Sunday, October 16, 2016

Bayesian Sign Test

This post explains how to perform a Bayesian sign test for comparing the performance of two classifiers on different datasets. This module is part of a tool that I am developing together with Giorgio Corani and Janez Demsar. The code of this Ipython Notebook and the code of the test can be found here

Bayesian Sign Test

Module signtest in bayesiantests computes the probabilities that, based on the measured performance, one model is better than another or vice versa or they are within the region of practical equivalence.

This notebook demonstrates the use of the module.

We will load the classification accuracies of the naive Bayesian classifier and AODE on 54 UCI datasets from the file Data/accuracy_nbc_aode.csv. For simplicity, we will skip the header row and the column with data set names.

In [3]:
import numpy as np
scores = np.loadtxt('Data/accuracy_nbc_aode.csv', delimiter=',', skiprows=1, usecols=(1, 2))
names = ("NBC", "AODE")

Functions in the module accept the following arguments.

  • x: a 2-d array with scores of two models (each row corresponding to a data set) or a vector of differences.
  • rope: the region of practical equivalence.

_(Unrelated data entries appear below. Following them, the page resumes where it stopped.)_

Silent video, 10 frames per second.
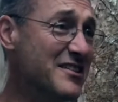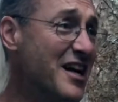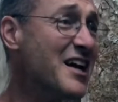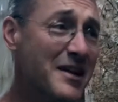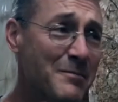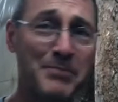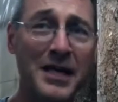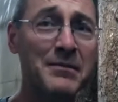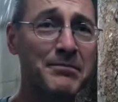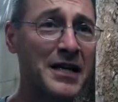they're not a
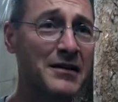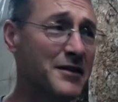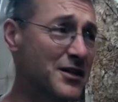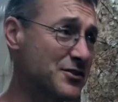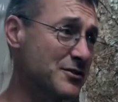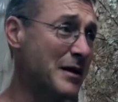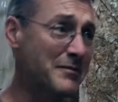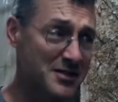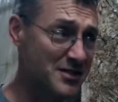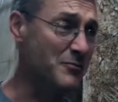big mushroom. I
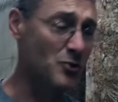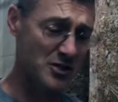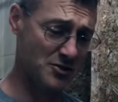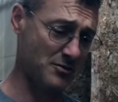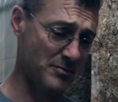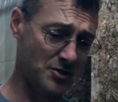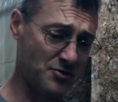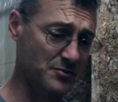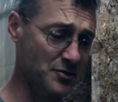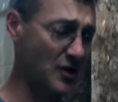mean, some oyster
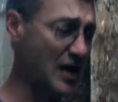mushrooms will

We consider two classifiers equivalent if the difference in their performance is smaller than rope.
  • prior_strength: the prior strength for the Dirichlet distribution. Default is 1.
  • prior_place: the region into which the prior is placed. Default is bayesiantests.ROPE, the other options are bayesiantests.LEFT and bayesiantests.RIGHT.
  • nsamples: the number of Monte Carlo samples used to approximate the posterior.
  • names: the names of the two classifiers; if x is a vector of differences, positive values mean that the second (right) model had a higher score.

Summarizing probabilities

Function signtest(x, rope, prior_strength=1, prior_place=ROPE, nsamples=50000, verbose=False, names=('C1', 'C2')) computes the Bayesian sign test and returns the probabilities that the difference (the score of the first classifier minus the score of the first) is negative, within rope or positive.

In [10]:
import bayesiantests as bt
left, within, right = bt.signtest(scores, rope=0.01)
print(left, within, right)
0.0 0.71288 0.28712

The first value (left) is the probability that the first classifier (the left column of x) has a higher score than the second (or that the differences are negative, if x is given as a vector).

In the above case, the right (AODE) performs worse than naive Bayes with a probability of 0.29, and they are practically equivalent with a probability of 0.71.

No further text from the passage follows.